Collected data entries

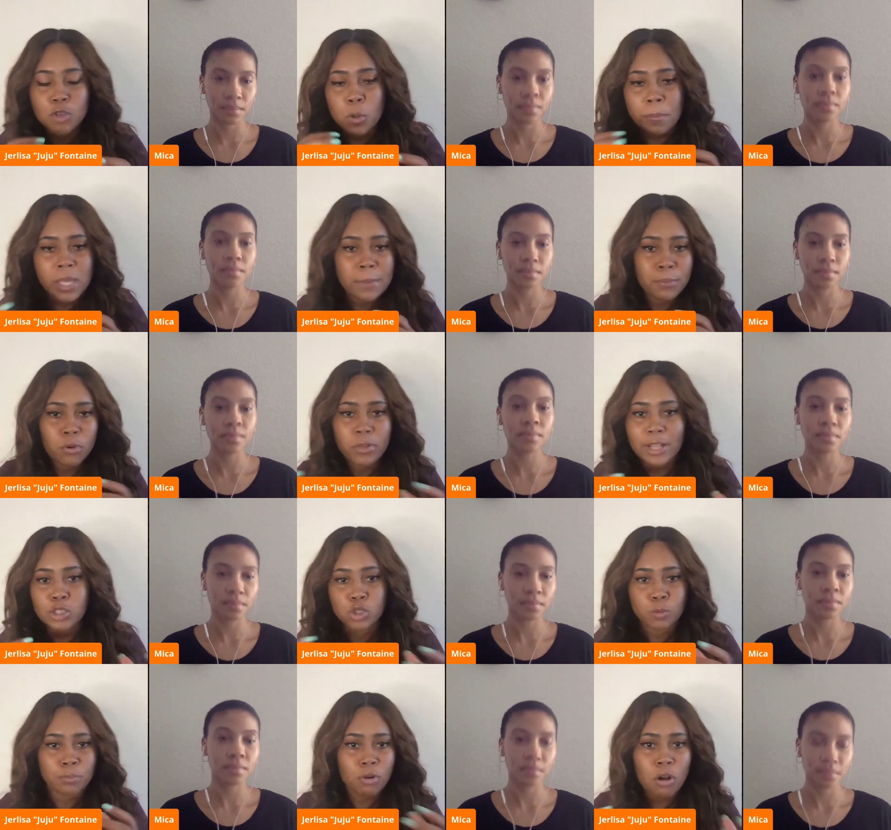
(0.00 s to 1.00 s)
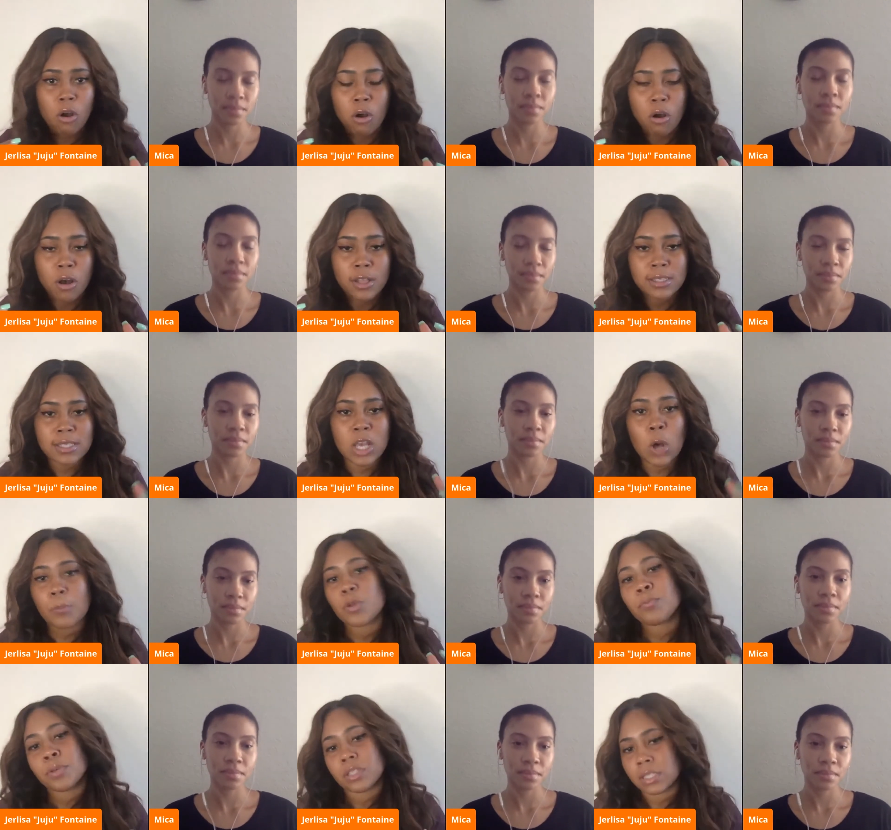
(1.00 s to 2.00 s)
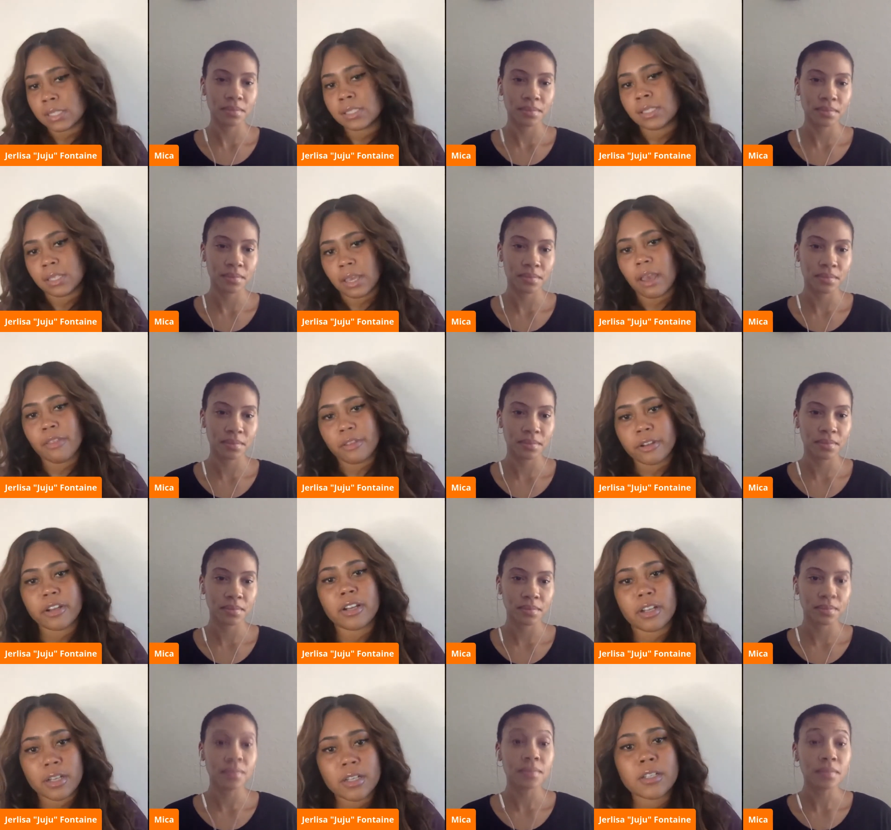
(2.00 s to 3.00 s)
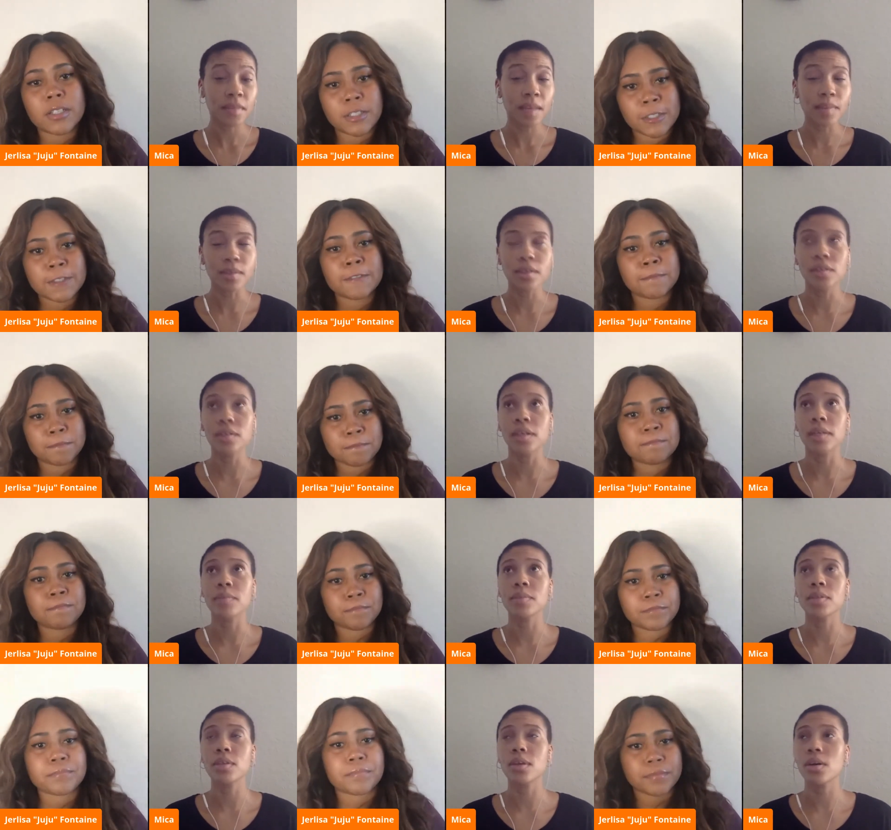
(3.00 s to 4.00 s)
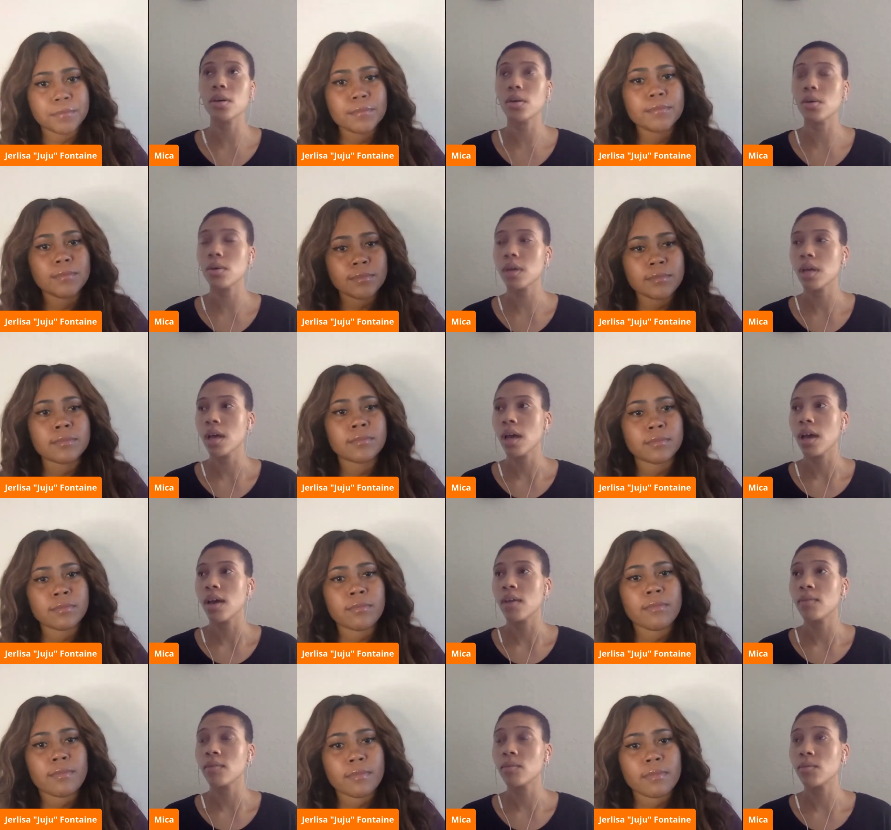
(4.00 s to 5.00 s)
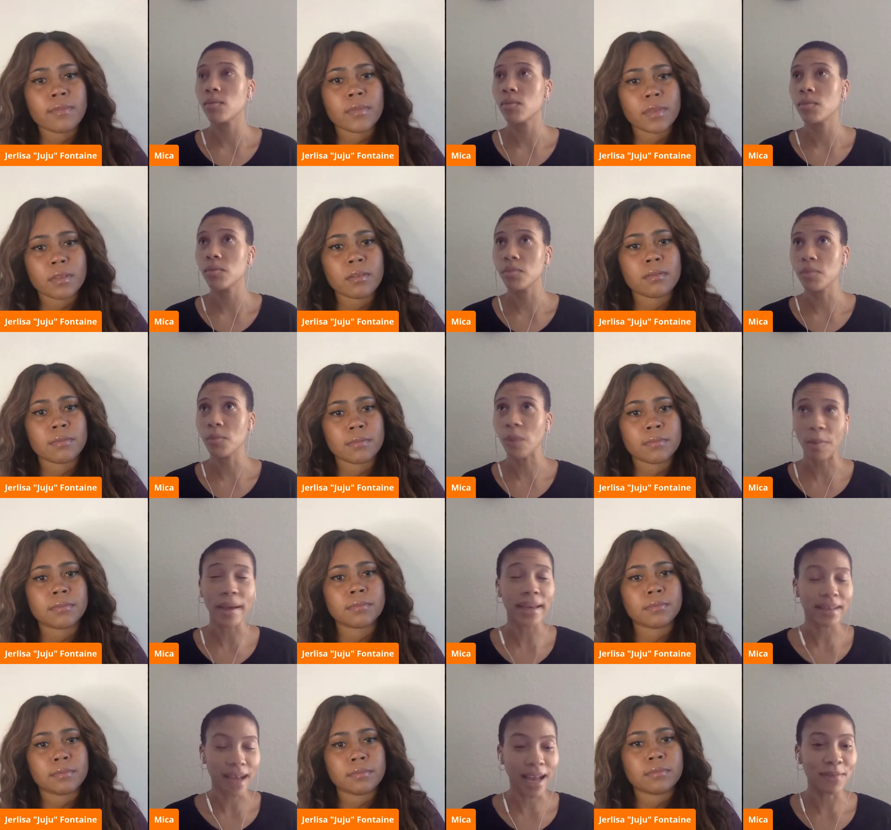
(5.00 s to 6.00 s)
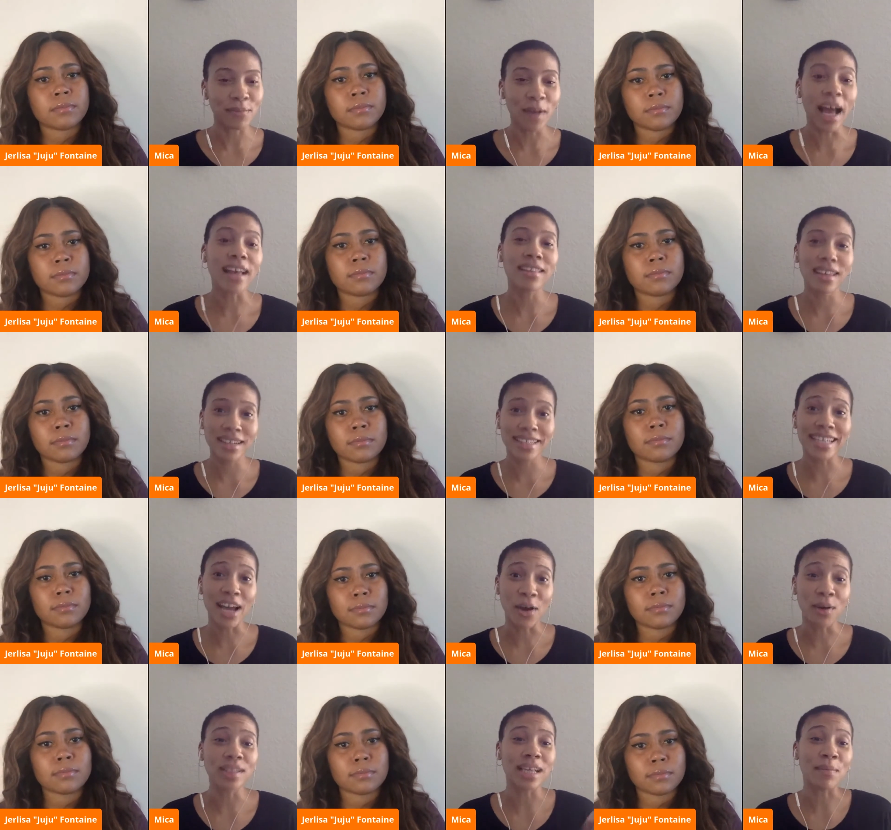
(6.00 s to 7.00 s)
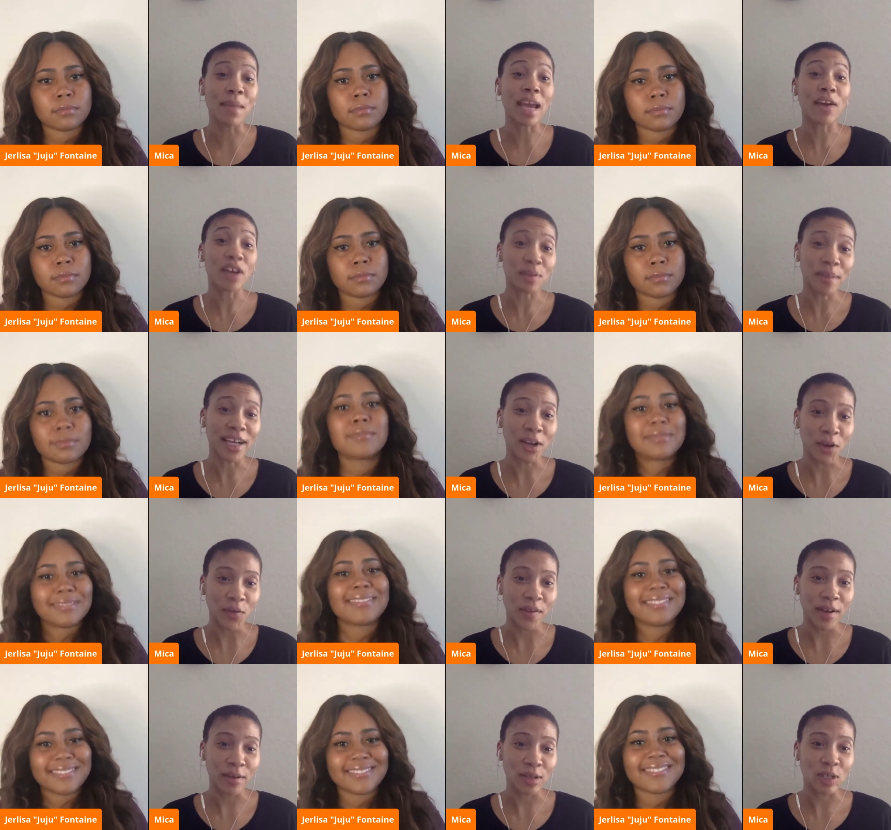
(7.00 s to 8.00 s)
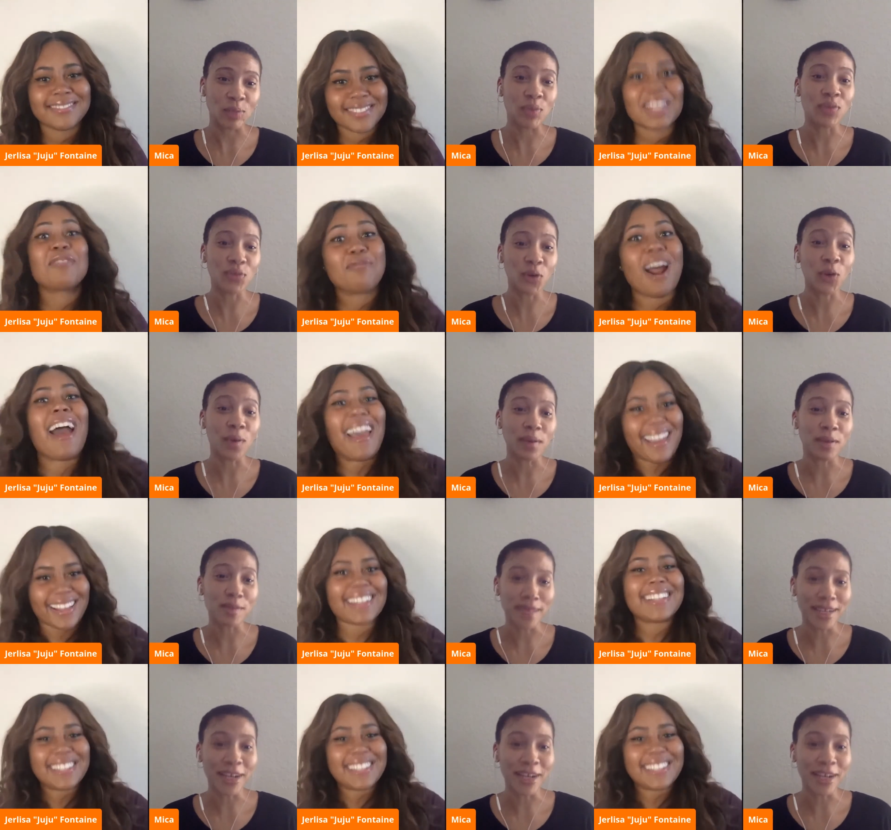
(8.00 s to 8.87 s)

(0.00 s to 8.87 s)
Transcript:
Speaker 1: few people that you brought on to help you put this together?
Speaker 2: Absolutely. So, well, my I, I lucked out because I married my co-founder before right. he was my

## TASK INSTRUCTIONS
Any pictures should be dropped; transcribe the rest of the records above exactly.

## EXERCISE SOLUTION
(0.00 s to 1.00 s)
(1.00 s to 2.00 s)
(2.00 s to 3.00 s)
(3.00 s to 4.00 s)
(4.00 s to 5.00 s)
(5.00 s to 6.00 s)
(6.00 s to 7.00 s)
(7.00 s to 8.00 s)
(8.00 s to 8.87 s)

(0.00 s to 8.87 s)
Transcript:
Speaker 1: few people that you brought on to help you put this together?
Speaker 2: Absolutely. So, well, my I, I lucked out because I married my co-founder before right. he was my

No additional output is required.